Unlike other parts of your body, such as the skin or bones that grow new tissue to repair damage, nerve cells are not easily replaced. They have to repair themselves, but this process is inefficient, slow and inadequate, if it happens at all. This poses a major hurdle for recovery after injuries to the nervous system, such as traumatic brain injury, spinal cord injury, neurodegenerative disease or stroke. If we are to make advances in repairing spinal injuries, we must first understand the basic mechanisms of how nerve cells repair themselves.
Nerve cells, or neurons, are the basic unit of the nervous system, and billions of them form intricate circuits that are essential for your body’s day-to-day functions. They are unlike any other cells in your body because of their unique cellular structure.
A neuron has a long, thin, cable-like structure known as the axon, which transmits electrical messages to target tissues, such as muscles. When axons are injured, they can no longer transmit messages and function is affected. The neuron needs to repair that connection to re-establish the line of communication, but this is easier said than done for humans.
To restore function when a neuron’s axon is severed in two, the section attached to the main cell body – known as the ‘proximal’ (near) fragment – needs to successfully regrow and reconnect with its original target tissue. The easiest option would be to reconnect to the ‘distal’ (distant) fragment – the part of the axon separated from the main cell body. But normally after injury, in humans and other mammals, this distal fragment withers and dies, and the proximal axon is left with the difficult – if not impossible – task of regrowing a full length to reach its original target tissue.
However, in many invertebrates such as the sea slug, earthworm, leech, crayfish and the roundworm Caenorhabditis elegans, the easiest option for reconnecting the two broken halves of the axon does occur.
In these species, a repair process known as axonal fusion allows the fragments of severed axon to fuse back together, preventing degeneration of the distal fragment and rapidly restoring the neuron’s function. This is much more efficient than regrowing the axon all the way back to original target tissue. So, there is enormous potential for us to learn how these animals spontanously repair their axons and apply our knowledge to promote nerve repair in humans.
Why use C. elegans as a model system?
Studies using animal models that can be easily genetically modified, such as C. elegans, flies, zebrafish and rodents, allow scientists to have a deeper understanding of the molecules involved in many biological processes, including neuron repair, and how they affect different cells and tissue types within a whole organism.
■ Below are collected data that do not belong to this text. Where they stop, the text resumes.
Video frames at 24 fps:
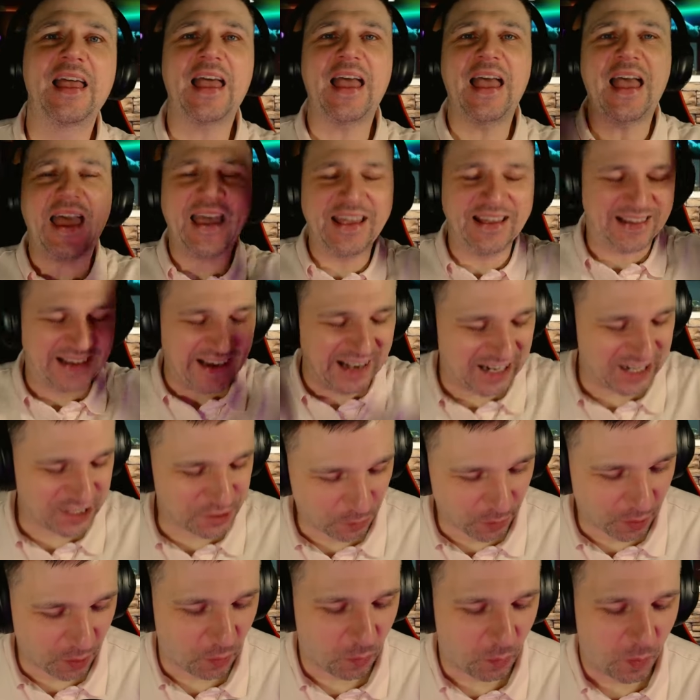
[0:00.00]
Hey guys,
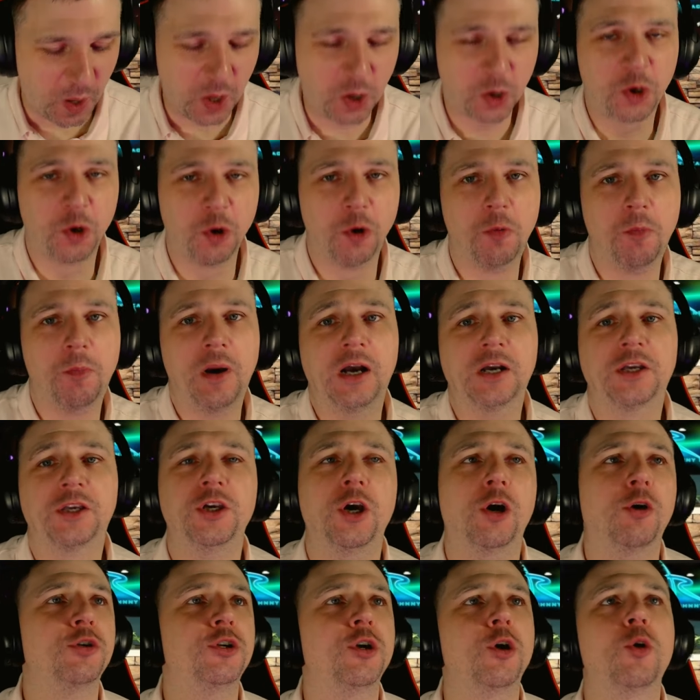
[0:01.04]
what up? Welcome back.
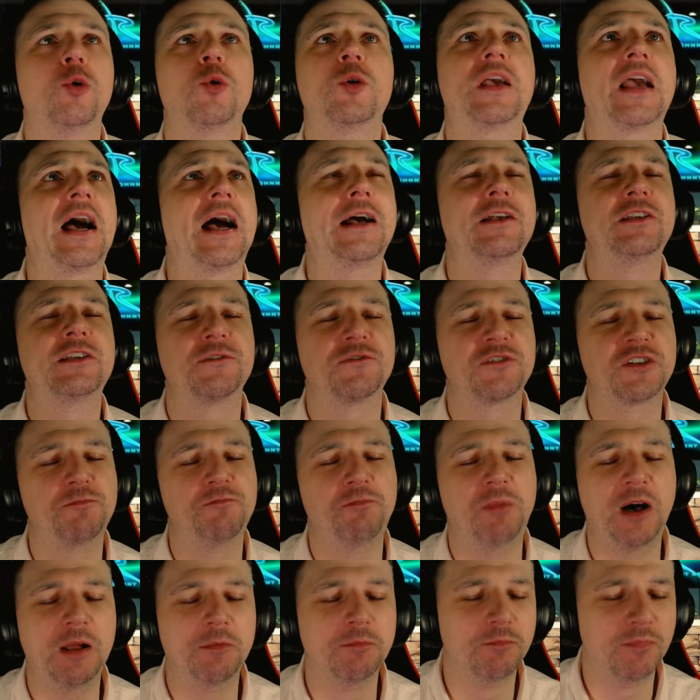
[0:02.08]
Yo, you guys have
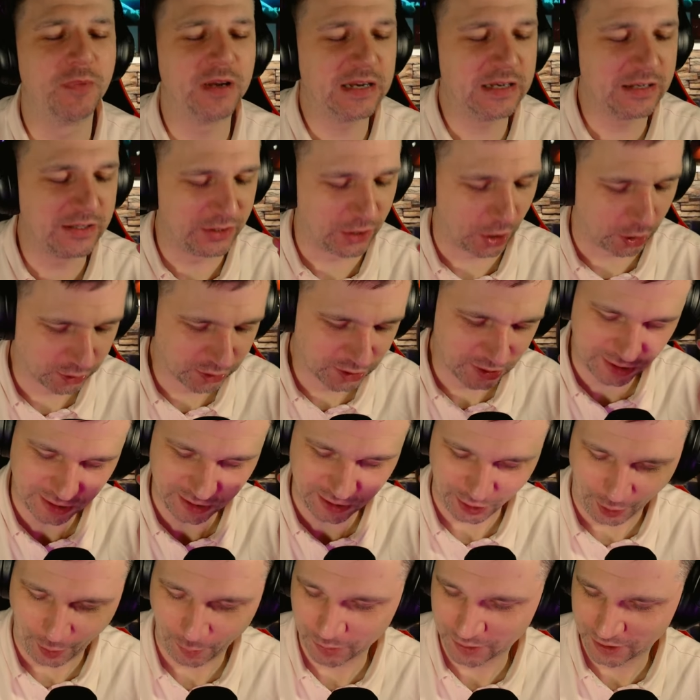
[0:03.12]
spanned me
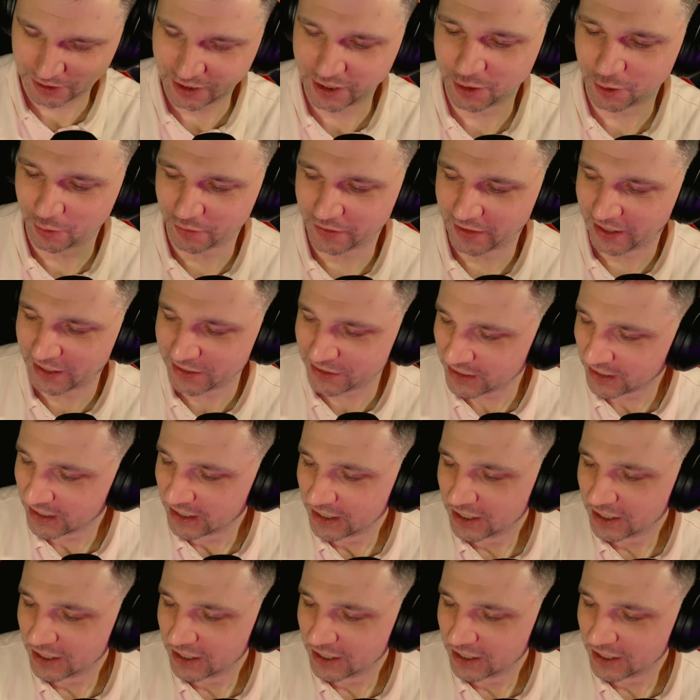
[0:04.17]
non-stop to do this.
Sydney Brenner, a 2002 Nobel prize winner, introduced C. elegans as an experimential animal model to study development and neurobiology. Many key discoveries, both in basic biology and medicine, were first made in this one-millimetre-long soil-dwelling nematode worm. C. elegans has only 959 cells and exactly 302 neurons, so its simple biology makes it easier for us to identify the molecules involved in biological processes. At a genetic level, C. elegans shares about 60 to 80% of the same genes as humans, which means that similar molecules involved in neuron repair are likely to be found in our own species.
In recent years, C. elegans has furthered its reputation as a superb model system for research in neuron regeneration, not only for the ease of genetic manipulation but also because it is possible to sever a single axon – something that is difficult to achieve in more complex animals. C. elegans is also semi-transparent, allowing us to use a laser to sever an axon in a live animal and watch in real time as it spontaneously repairs itself.
Discovering molecules involved in neuron repair
One way to learn more about the molecular mechanisms of spontaneous repair in C. elegans is to discover the molecules involved in repairing injured neurons. We can do this by selecting worms with mutations in specific genes and testing their ability to repair an axon after laser surgery. If the axon isn’t fully repaired, this suggests that the mutated genes play a role in this process.
Identifying the genes involved in repairing injured axons can help us understand how the proteins encoded by those genes work at the molecular level to control the repair process. This is an essential step towards identifying new drugs or approaches that can be used to promote repair of damaged nerves in humans.
Translating knowledge from worms to humans
A study in our lab, published in the journal Nature in 2015, looked at the molecular mechanisms involved in axonal fusion in C. elegans. We found that a neuron responds to injury by changing the composition of the lipid component of its cell membrane, which acts as a “save me” signal. The severed neuron is then repaired by axonal fusion through a protein known as EFF-1.
The question is, can this alternative repair mechanism be activated or artificially induced to repair nerve injuries in vertebrates such as humans? And what other molecules are involved in neuronal repair?
Several large-scale genetic screenings have found hundreds of new molecules that regulate neuron regrowth, the first step of repair. A screening of small molecules also identified potential drugs that could promote regeneration of neurons.
Although these discoveries are rapidly moving the research field ahead, an effective solution to fully repair nerve injuries and neurodegeneration has still not been achieved – but is a highly sought after goal.
As science and medicine have taught us many times in the past, going back to fundamental research and understanding the basic biology of neuron repair might help us finding innovative solutions to problems difficult to solve and translate this knowledge to humans.